_Requirement:_
Print the entries exactly as they appear, and omit any images.

_Dataset excerpts:_
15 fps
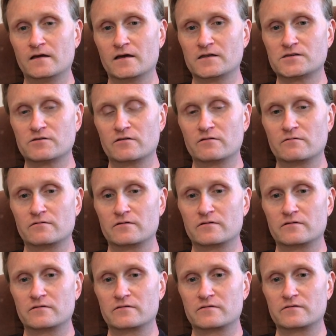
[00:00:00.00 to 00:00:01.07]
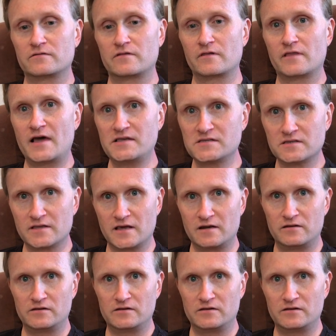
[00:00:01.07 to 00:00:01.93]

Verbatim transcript: And so the lesson then,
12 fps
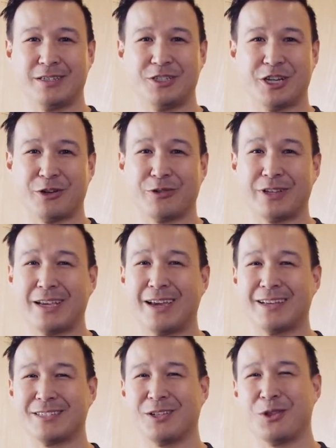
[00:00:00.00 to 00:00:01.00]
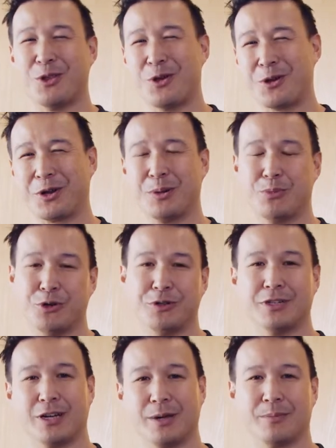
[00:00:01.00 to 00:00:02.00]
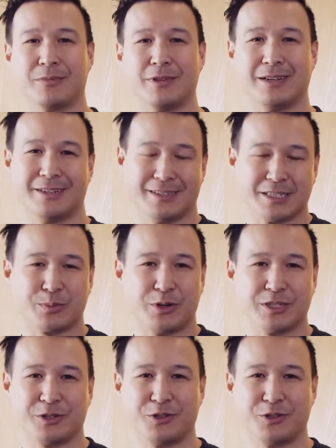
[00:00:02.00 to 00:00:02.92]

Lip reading: generally has a longer brew time than an espresso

_Result:_
15 fps
[00:00:00.00 to 00:00:01.07]
[00:00:01.07 to 00:00:01.93]

Verbatim transcript: And so the lesson then,
12 fps
[00:00:00.00 to 00:00:01.00]
[00:00:01.00 to 00:00:02.00]
[00:00:02.00 to 00:00:02.92]

Lip reading: generally has a longer brew time than an espresso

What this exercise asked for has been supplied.